Das Geld reicht gerade für Essen und Unterkunft der Crew. Dazu wird jedem ein kleines Taschengeld ausgerichtet.

“Staumauern sind eher graue Mäuse und unpopulär, aber wenn da ein Künstler kommt und sie in ein Kunstwerk verwandelt, dann werden sie interessant”, sagt Ernst Baumberger, Chef der KWO Grimselstrom.

Mettraux will bis zum Einruch des Winters an seinem Kunstwerk arbeiten. Die “Malarbeiten” sollen im April 2005 fertig sein. Sämtliche Arbeiten am Gemälde werden im kommenden Sommer abgeschlossen.

Das Werk soll anschliessend als grösstes Gemälde der Welt Eintrag ins Guinness Buch der Rekorde finden. Doch hofft der Künstler vor allem, dass es zur neuen Attraktion für die Grimsel-Region wird.

“Paris hat den Eiffelturm, Zermatt das Matterhorn und die Berner Alpen nun bald Mélisande”, schmunzelt Mettraux.

swissinfo, Julie Hunt, Grimselpass
(Aus dem Englischen übertragen von Urs Maurer)
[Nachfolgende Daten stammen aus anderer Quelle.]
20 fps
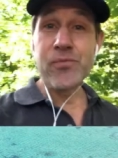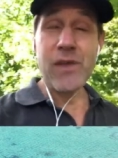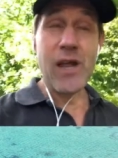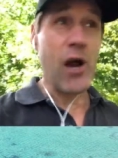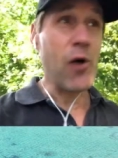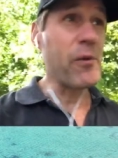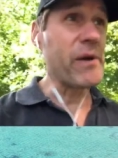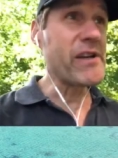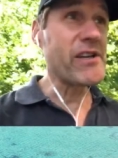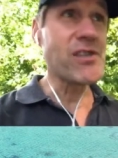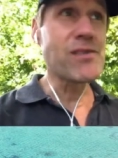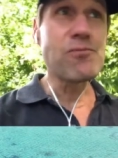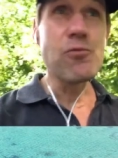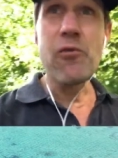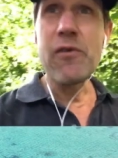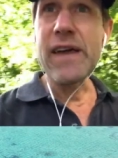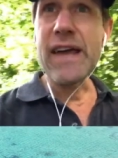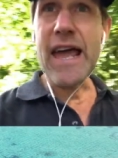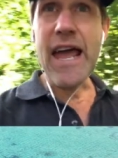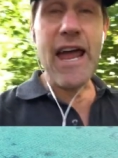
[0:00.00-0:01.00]
Are we just
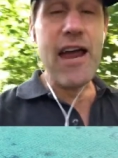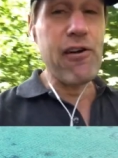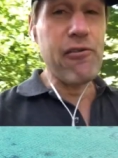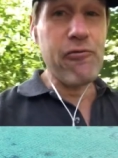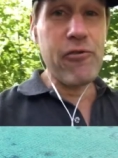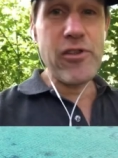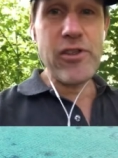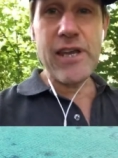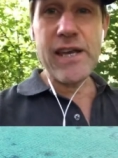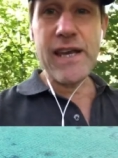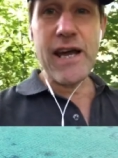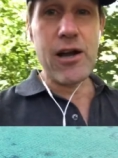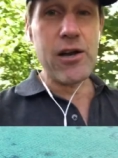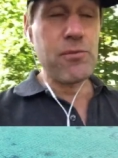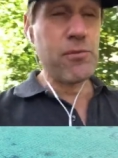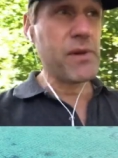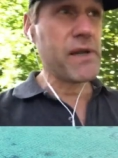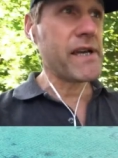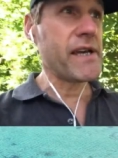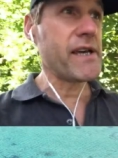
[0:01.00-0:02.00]
moving everything down to
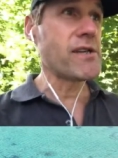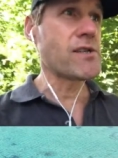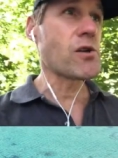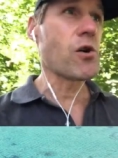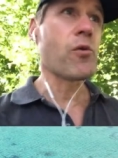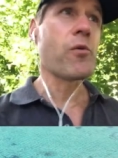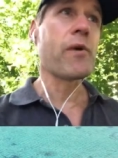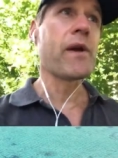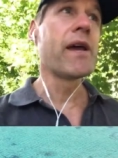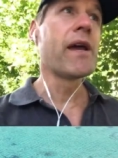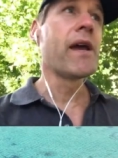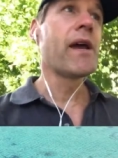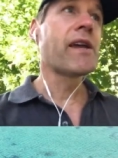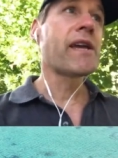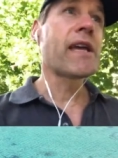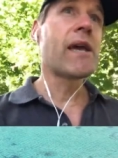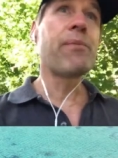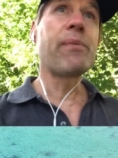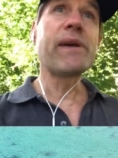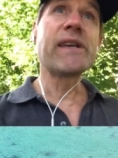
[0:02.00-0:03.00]
Belize, or are we
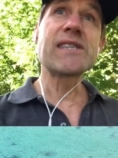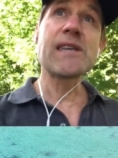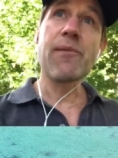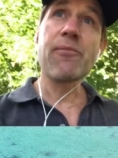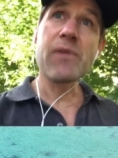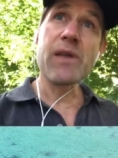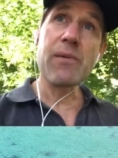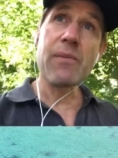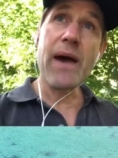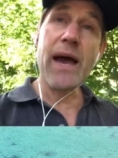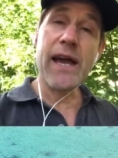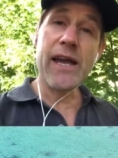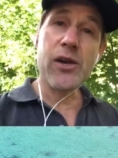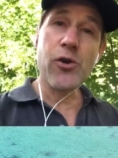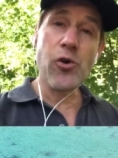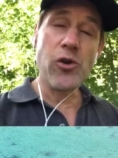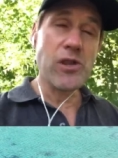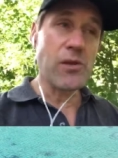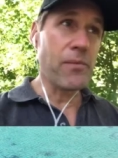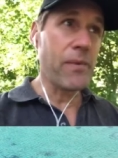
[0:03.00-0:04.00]
keeping something back in
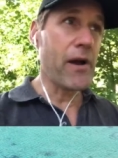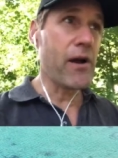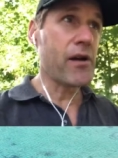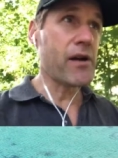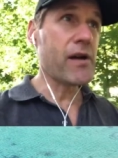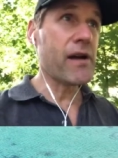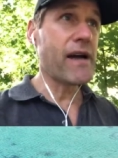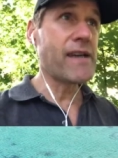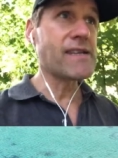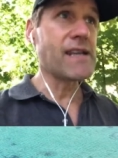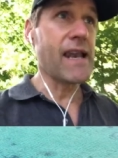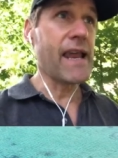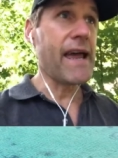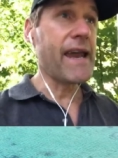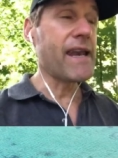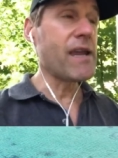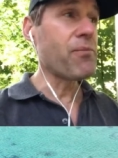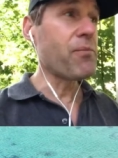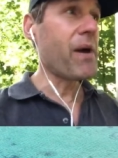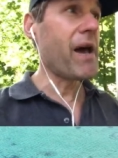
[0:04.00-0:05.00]
North America as a
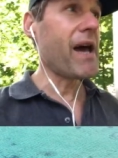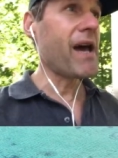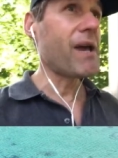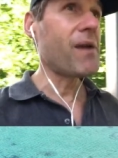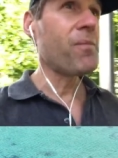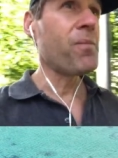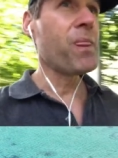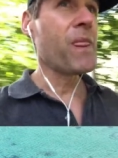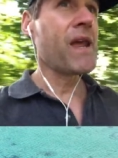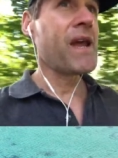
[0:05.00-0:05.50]
landing pad?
700 Mio. Kubikmeter Regen fallen jährlich im Einzugsgebiet des Grimsel-Stausees. Mit dem gestauten Wasser kann Strom für 1 Mio. Menschen produziert werden.
Die Besitzerin, die KWO Grimselstrom, unterstützt das Gemälde von Mettraux, um vermehrt Besucher in das Gebiet zu locken.
Es soll einen Eintrag ins Guiness Buch der Rekorde erhalten.

Ein ehemaliger Schuhdesigner arbeitet zur Zeit am weltgrössten Gemälde.

Das Werk zeigt eine Frauenfigur mit wallendem Haar.

Am Gemälde an der Grimselstaumauer dominieren blaue und grüne Farbtöne.

Ein Team von sieben Malern arbeitet daran.